Smaller margins on electric cars are being blamed for 40 percent drop in earnings in Q1
April 30, 2025 at 14:31

- VW is celebrating the production of its 1 millionth EV, an ID.3 GTX.
- Electric sales doubled in Europe in the first three months of 2025.
- But EVs are less profitable and have contributed to lower earnings.
Party hats were compulsory headgear at VW’s Zwickau plant in eastern Germany this week. The factory produces six different EVs for various VW Group brands and just built its millionth electric car, an ID.3 GTX hot hatch.
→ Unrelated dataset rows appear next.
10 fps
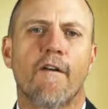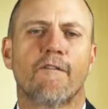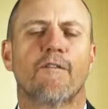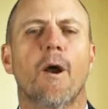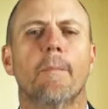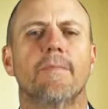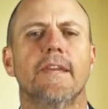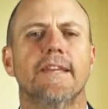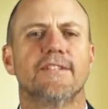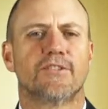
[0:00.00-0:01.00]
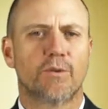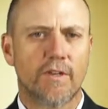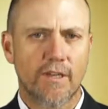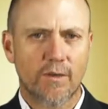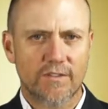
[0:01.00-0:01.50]
from the
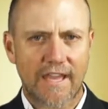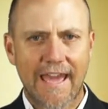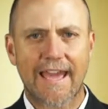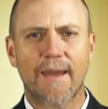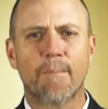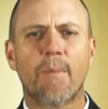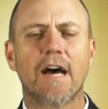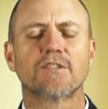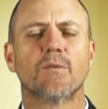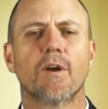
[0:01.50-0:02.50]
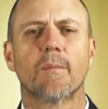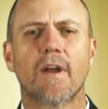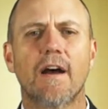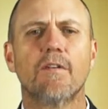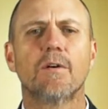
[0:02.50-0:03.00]
studios at Pascual
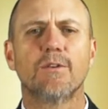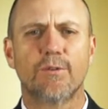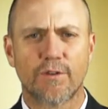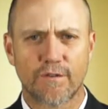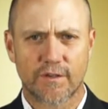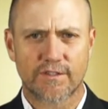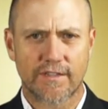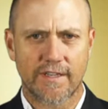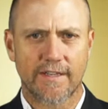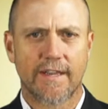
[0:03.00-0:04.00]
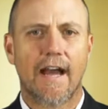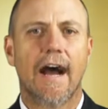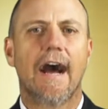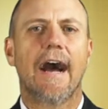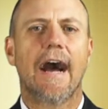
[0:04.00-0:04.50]
Bravo University.
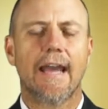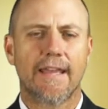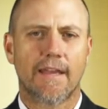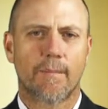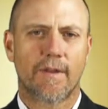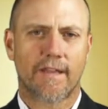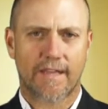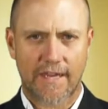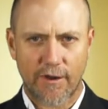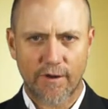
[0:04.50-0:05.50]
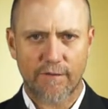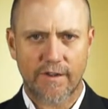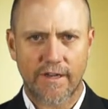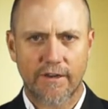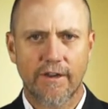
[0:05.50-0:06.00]
I am Gary
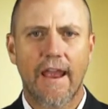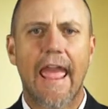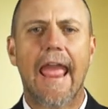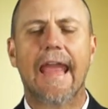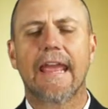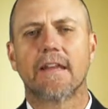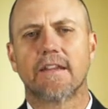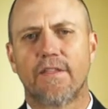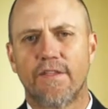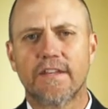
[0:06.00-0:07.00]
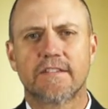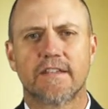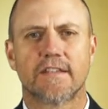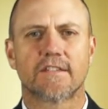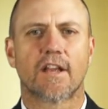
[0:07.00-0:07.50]
Vernier and this
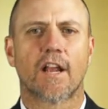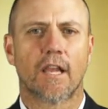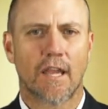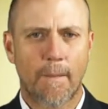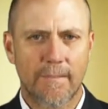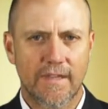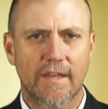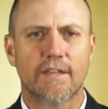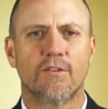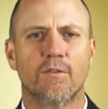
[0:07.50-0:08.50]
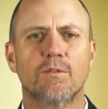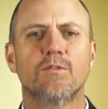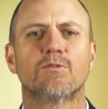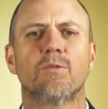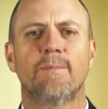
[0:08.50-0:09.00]
is Colombia
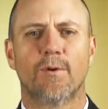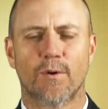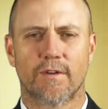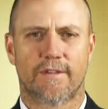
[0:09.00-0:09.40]
News Report.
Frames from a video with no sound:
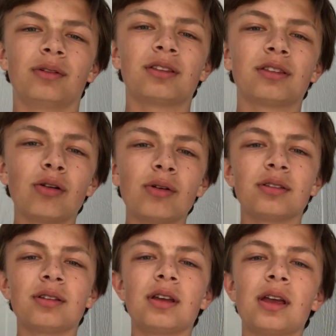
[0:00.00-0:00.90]
It's so
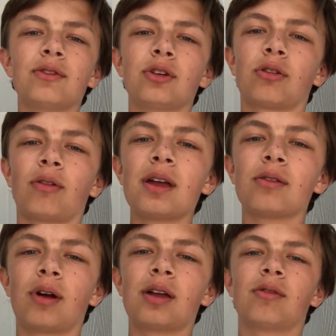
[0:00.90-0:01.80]
easy, even your
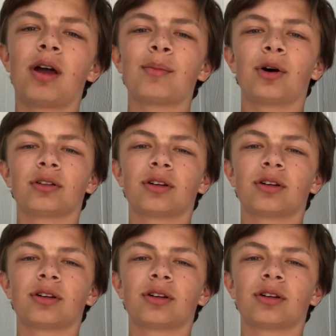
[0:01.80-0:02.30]
great-great-grandmother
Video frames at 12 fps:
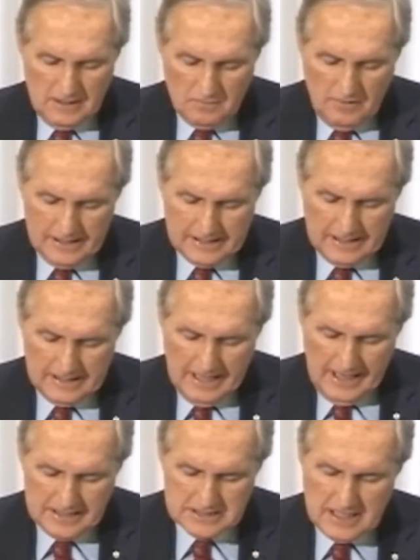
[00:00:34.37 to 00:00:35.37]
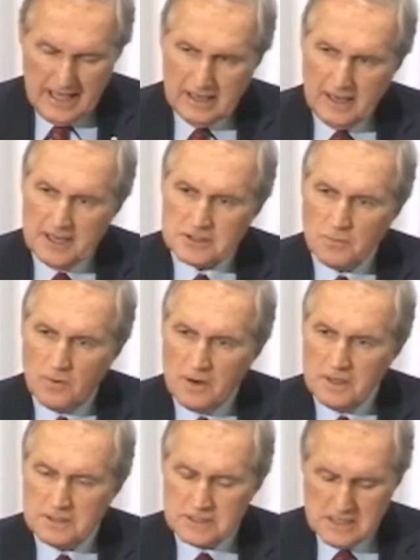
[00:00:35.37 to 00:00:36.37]
recognized that in his
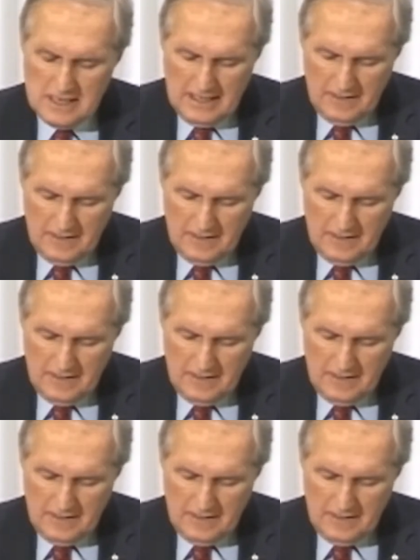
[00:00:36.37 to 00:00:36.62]
words,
But Zwickau’s busy production lines are causing a headache for the bean counters at VW’s Wolfsburg HQ.
The problem is that EVs are expensive to build and deliver smaller margins than equivalent combustion-powered cars. And while electric sales doubling in Europe in the first quarter of 2025 is something to celebrate, some of those sales come at the expense of ICE sales.
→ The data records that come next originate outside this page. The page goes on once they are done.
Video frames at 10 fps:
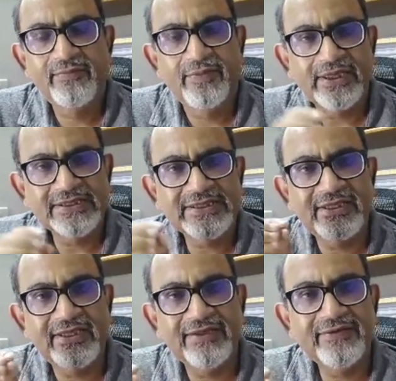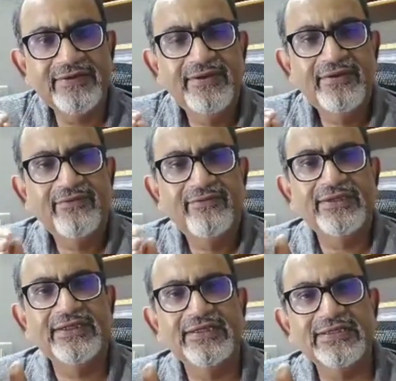Partial is
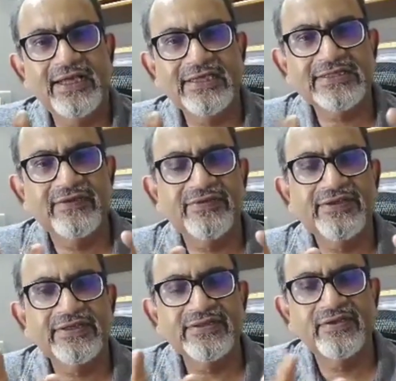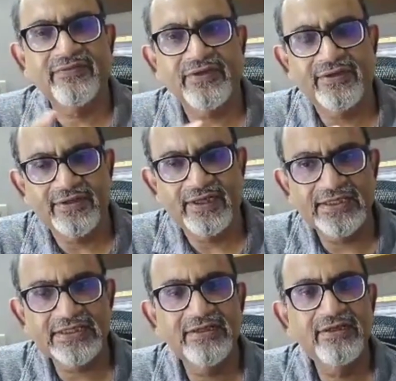when there is extravasation of
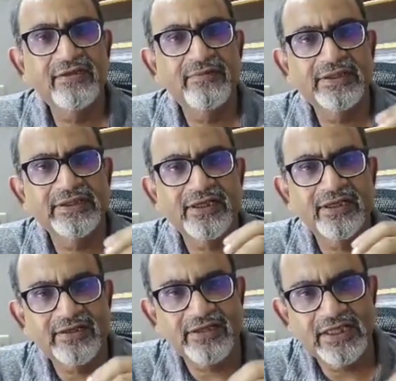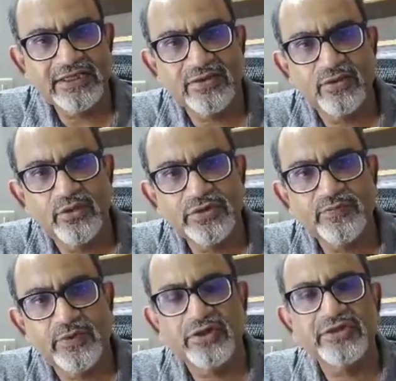contrast, but the contrast goes
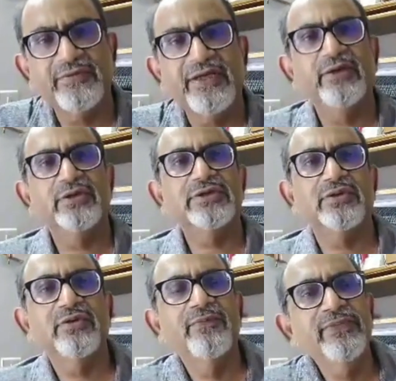proximally also,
Related: VW ID.2 Might Have A Shot In America, But ID.1 Is ‘Highly Unlikely’
As EVs take up a greater proportion of the sales mix – they accounted for one in five VW Group cars in Jan-March – they push profitability down, reducing the margin to 4 percent. And the withdrawal of EV subsidies in many European countries means VW can’t lean on government incentives to allow them to charge more.
But there is light at the end of the tunnel in the form of the VW ID.2 and its various spinoffs and related EVs. The €25k ($28k) ID.2, which will be built in Spain, goes on sale in 2026 and should be one of the first Western-built EVs to return margins close to an ICE car’s. The baby VW and its sister SUV, plus the Cupra Raval and Skoda Epiq use a new front-wheel drive version of the MEB platform that costs less to produce.

Earlier this month VW revealed that earnings before tax were down 40 percent to €3.1 billion ($3.5 bn) in Q1 even as deliveries increased by 1.4 percent. The company’s finance chief Arno Antlitz partly attributes this to EVs taking a bigger slice of the sales pie.
But President Trump’s tariffs threaten to throw an even bigger spanner in the VW Group’s plans. The constantly-changing US import tariff situation is making it harder for automaker to make financial forecasts for the rest of the year, but VW, which is badly exposed due to Audi and Porsche’s lack of US production sites, has already downgraded primed investors to expect a less successful year than previously anticipated.